A four or six ply Nylon bias tire will last almost forever…The cords were vulcanized right into the structure of the tire, the Nylon and rubber fusing into a single unit of great strength and longevity…
But modern radials have a light-weight one or perhaps two ply polyester sidewall strapped together by a steel belt or two…This is where the problem arises…It is VERY difficult to get rubber to bond to the steel belt material. Tread separation and ply separation have been fairly common over the years…Tire manufacturers have used various methods to secure this bond and keep the tire in one piece…The most common method is to coat the steel cords with a special resin that bonds to both steel and rubber fairly well and maintains tire integrity…But this bond can not be trusted to last forever and therefore tires now have a date code beyond which they are deemed unserviceable…

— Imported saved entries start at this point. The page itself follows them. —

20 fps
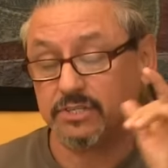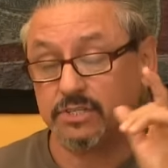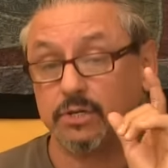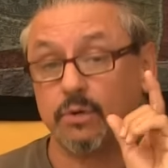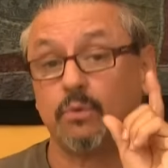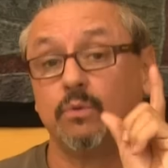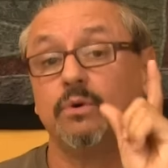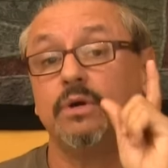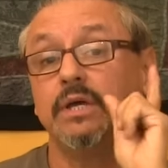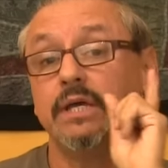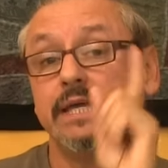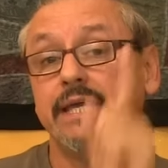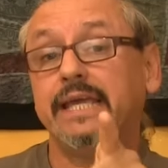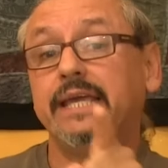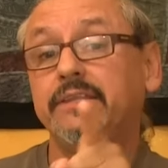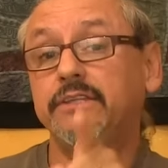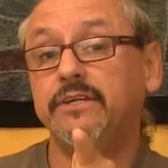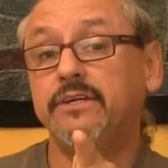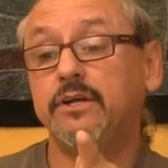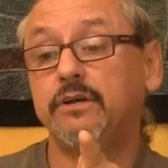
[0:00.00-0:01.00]
So
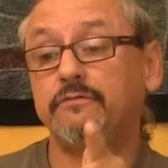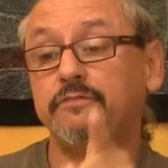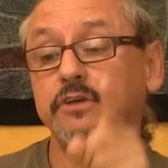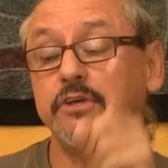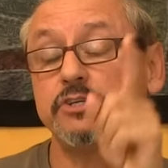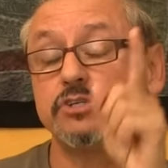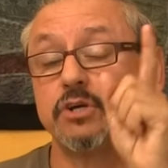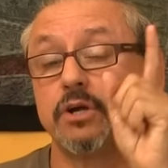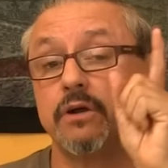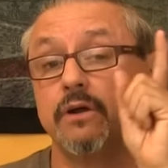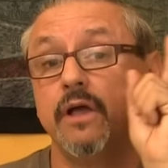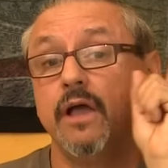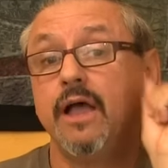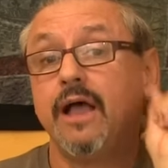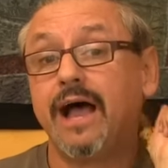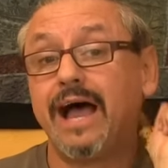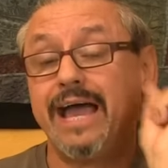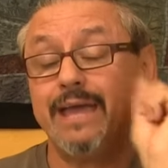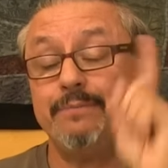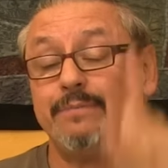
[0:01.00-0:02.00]
in the near future,
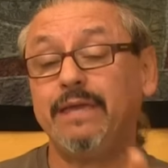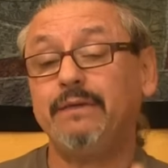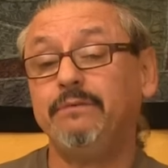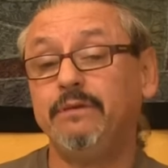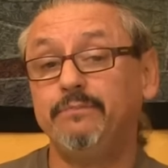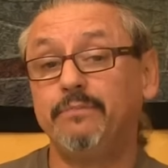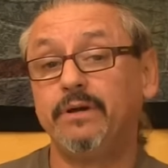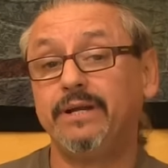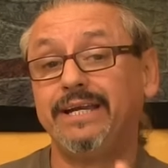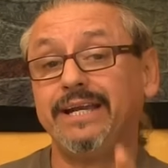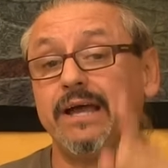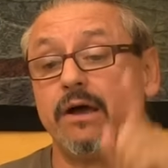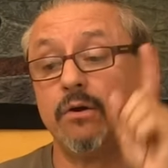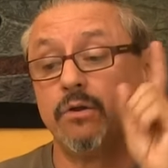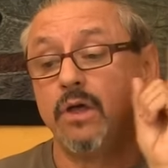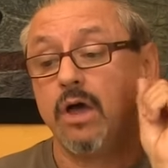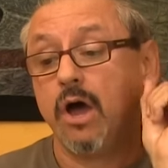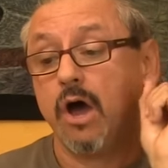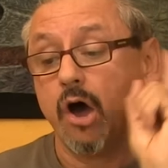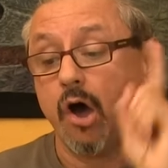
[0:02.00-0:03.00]
I may be putting
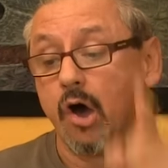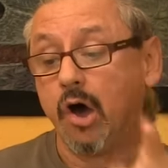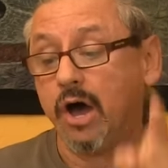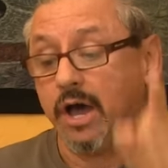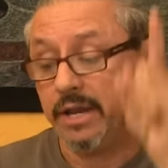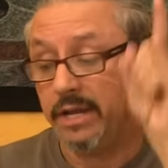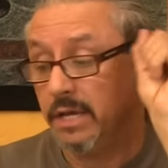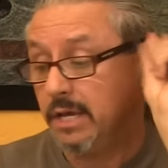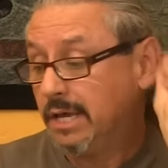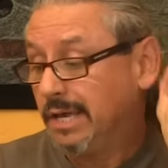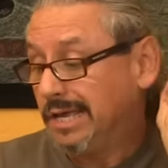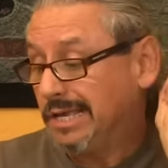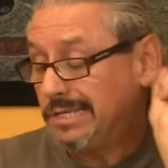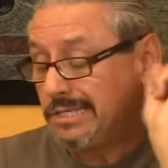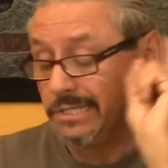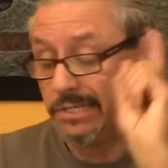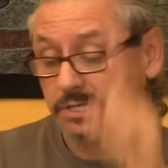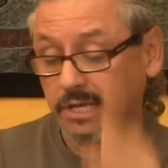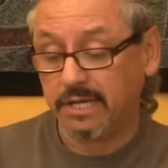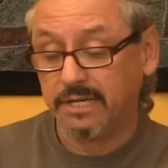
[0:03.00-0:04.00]
out on
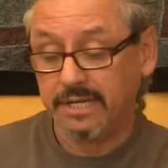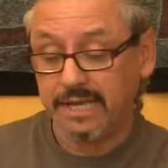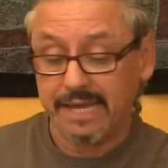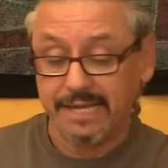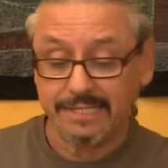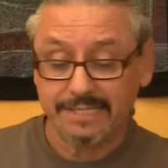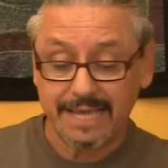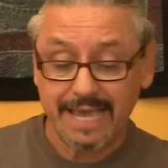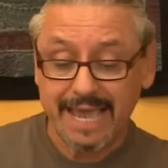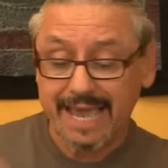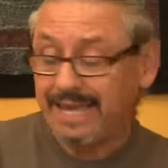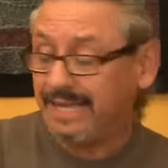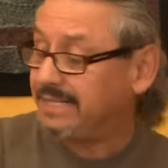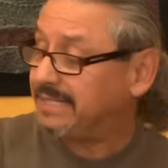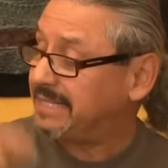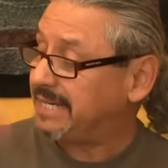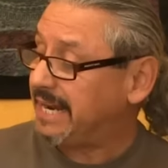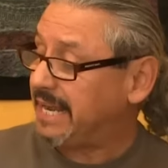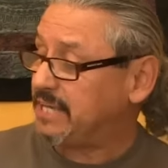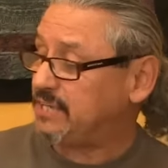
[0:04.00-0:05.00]
Sundays. Hey,
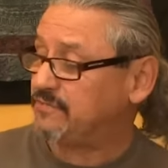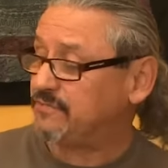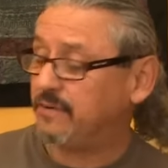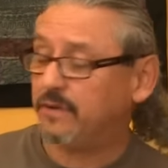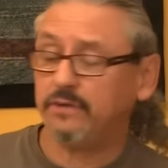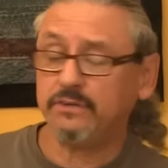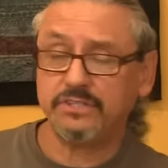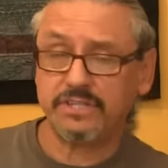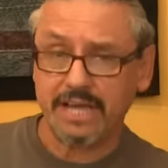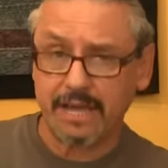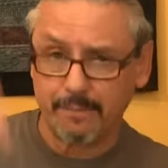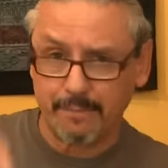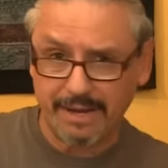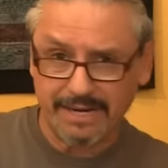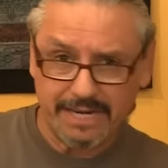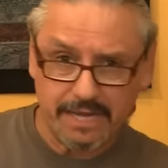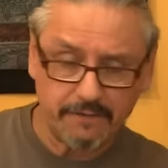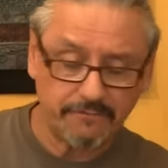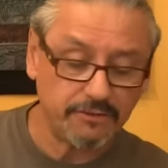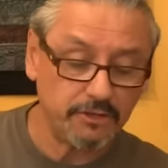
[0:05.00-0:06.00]
today's food jam, my
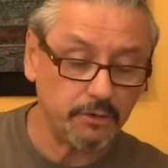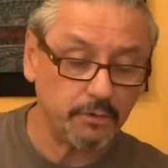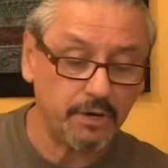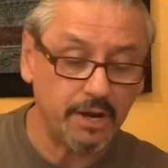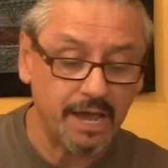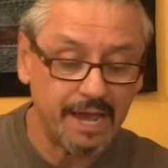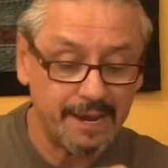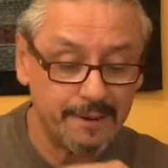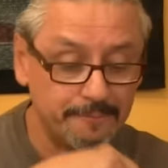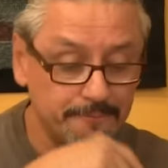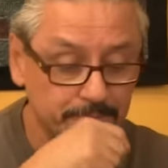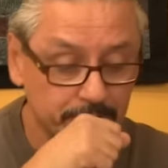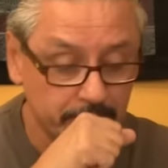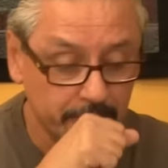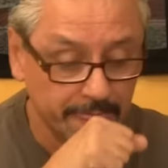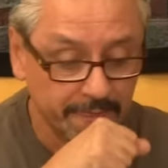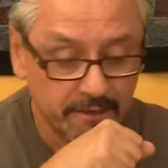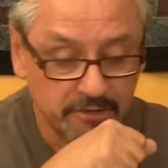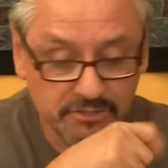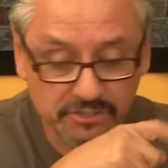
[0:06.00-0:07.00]
nephew and I
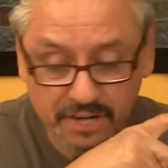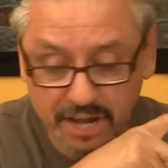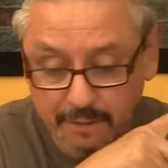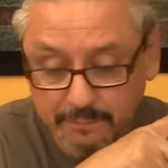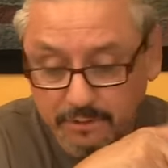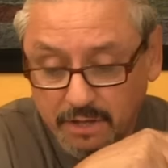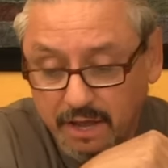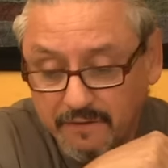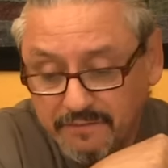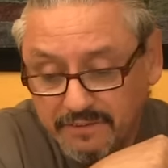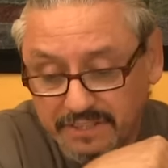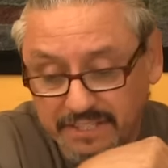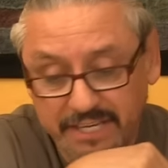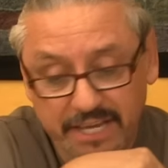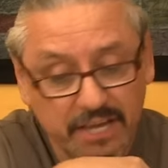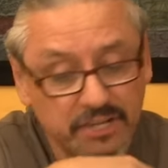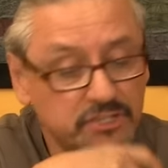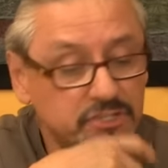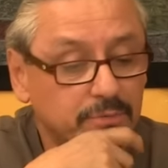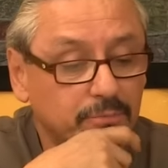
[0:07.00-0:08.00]
stopped off at the
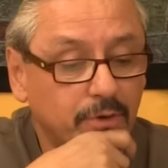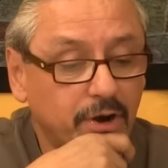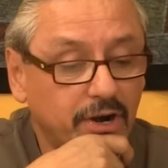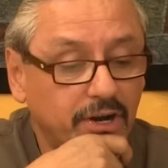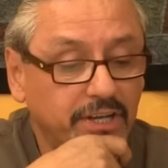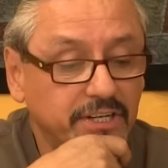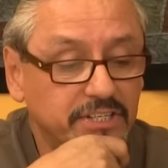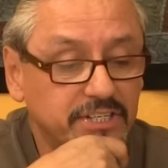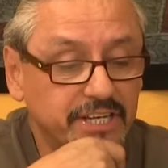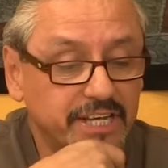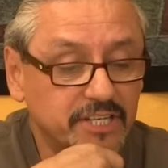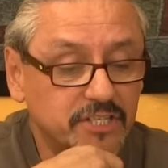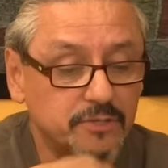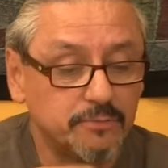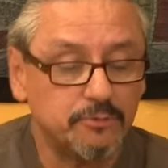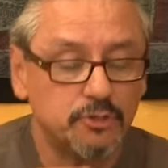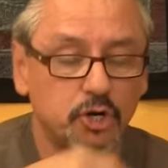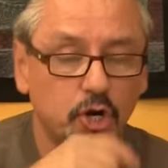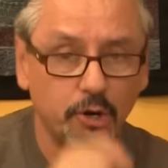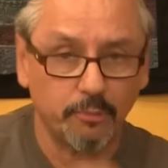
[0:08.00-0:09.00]
Asia market to get
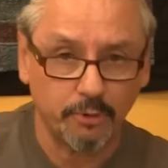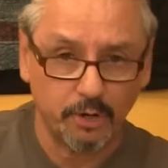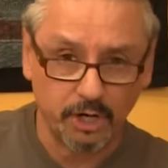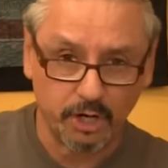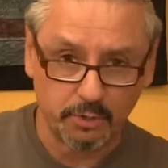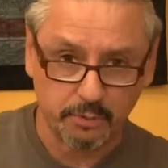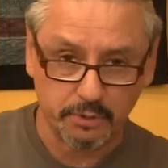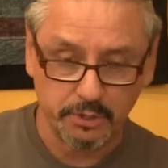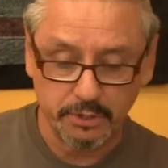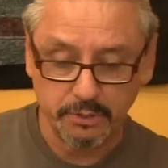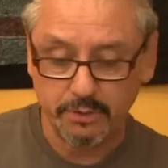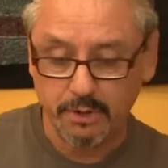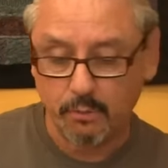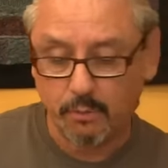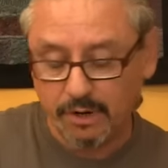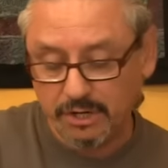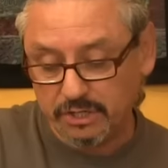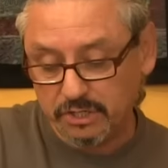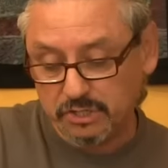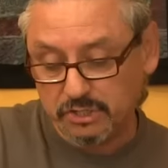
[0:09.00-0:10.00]
some turmeric root. I
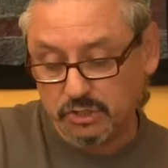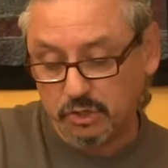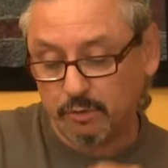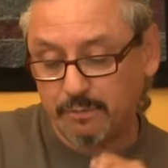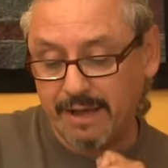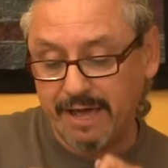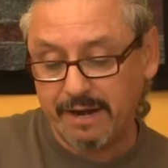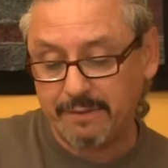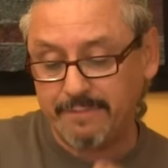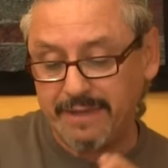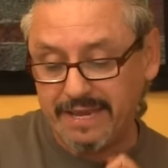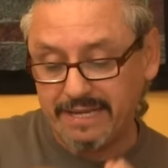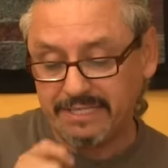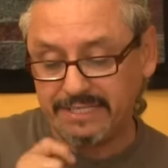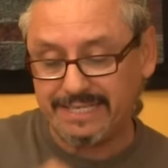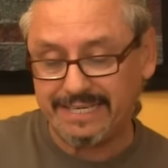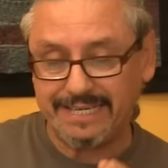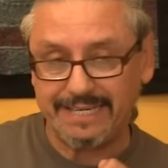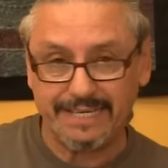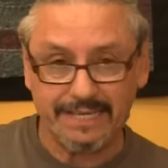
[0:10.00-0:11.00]
wanted to show him how to make
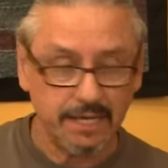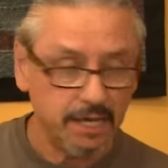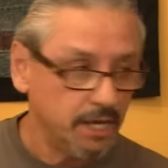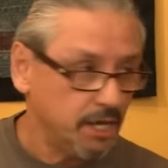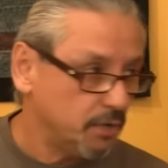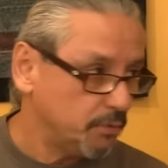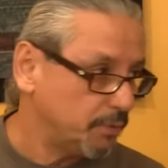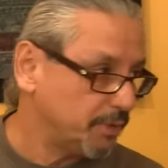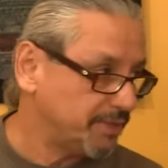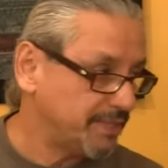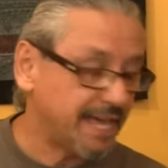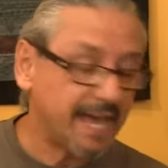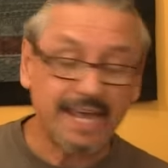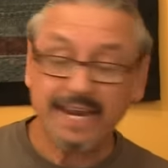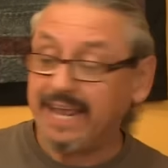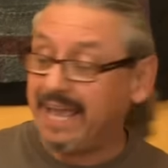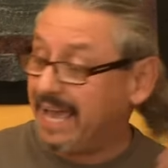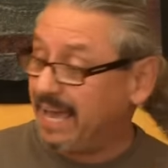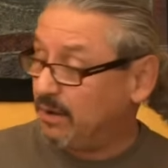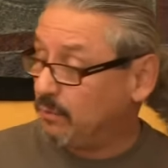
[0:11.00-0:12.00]
tea with
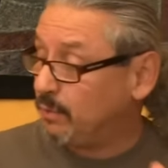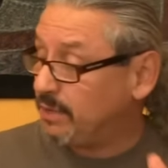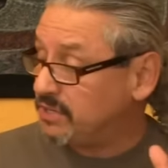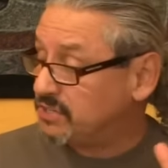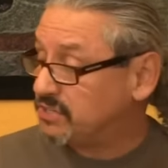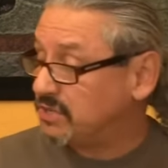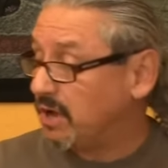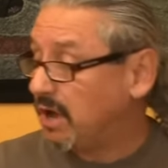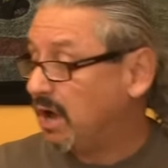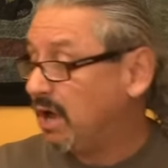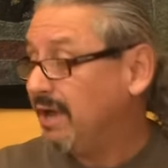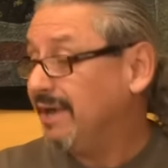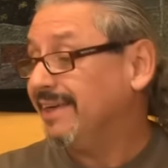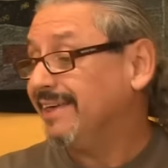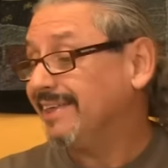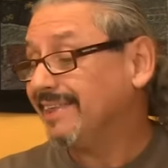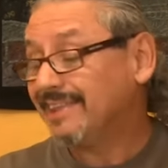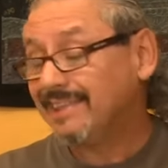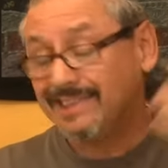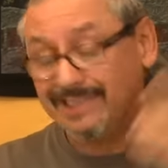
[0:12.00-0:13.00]
that. And we saw
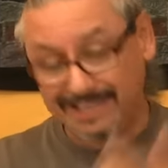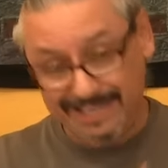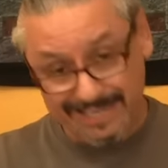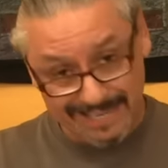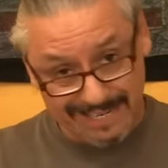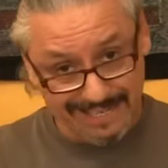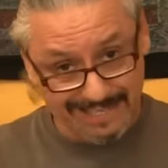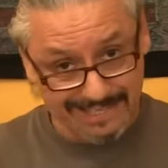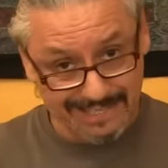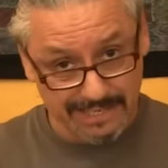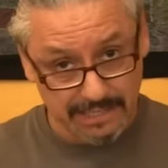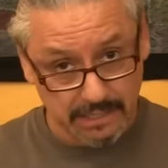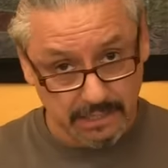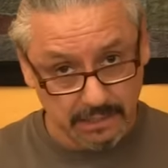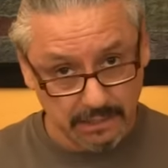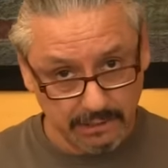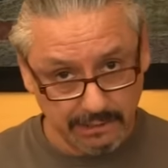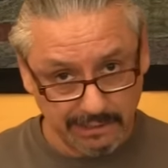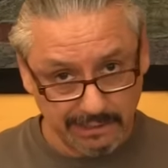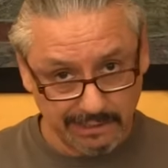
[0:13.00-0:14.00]
these
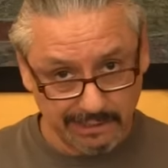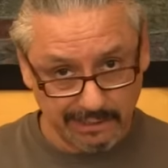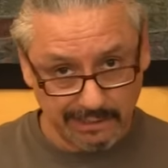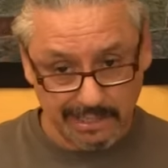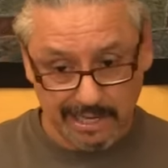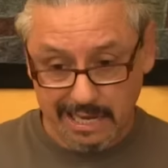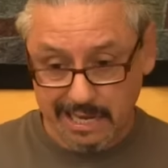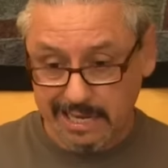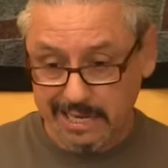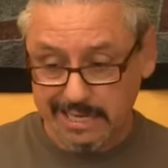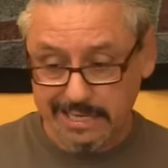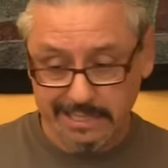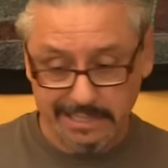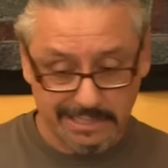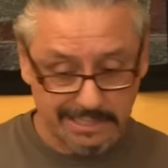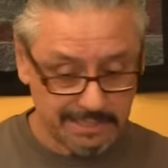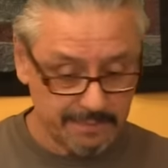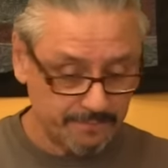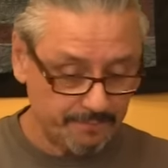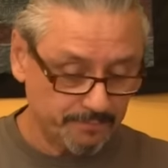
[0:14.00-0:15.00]
little
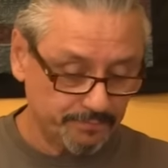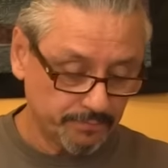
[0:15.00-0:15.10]
guys.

I’m sorry, Caddyman, but you have that incredibly wrong.
The failure mechanism on radial tires is the properties of the rubber compound between the 2 belts, not the adhesion between the steel and the rubber. That is the most highly stressed area of the tire and as the tire ages, the compound weakens and eventually fails. Heat accelerates the process, as does excessive loading or underinflation.
Frequently, the tread will peel right off the tire when it’s bond to the underlying steel belt is lost…In many “performance” tires, a Nylon belt is added to improve the bond in this critical area…
Caddyman, just so we are clear:
The nylon cap ply reduces the affect centrigual forces have - particularly on the belt edges. That reduces the stress level. The cap ply also acts like a band-aid by providing a restriction to the belt lifting once a belt separation starts. In other words, it reduces the risk that the tread and belt will be thrown off. It does nothing to promote adhesion.
To Raj I wasn’t suggesting that people drive with 1972 tires on their cars, just that a 6 year lifespan seems very conservative to me. After all, when our cars get 6 years old we don’t go out and buy new spares do we?
When I first started driving we were still driving cars of the 40s,30s and even sometimes 20s. Blowouts were a regular occurrence and considered something you should be able to handle. Just keep your foot on the gas until you are sure you have control and then ease off and let the friction of the blown tire slow you until you get below 40 , then gently brake to a stop.
Note that the 6 year figure CapriRacer mentioned only applies to the hottest climates.
I have a 1-ton Dodge flatbed truck equipped with 10 ply (bias) Nylon tires that I purchased new 18 years ago. It is used to haul water in Sonora, Mexico, one of the hottest places in North America…So far, the tires have been trouble-free…
Back when I was young & broke I used to get my tires from a friend who crushed cars for a living. I’m sure most those cars sat in tree groves, etc. for some years after being taken off the road. Even though the tires would look nearly new with plenty of tread depth left, it seems like they wore out in no time! Then it was time to go back to visit the crusher again.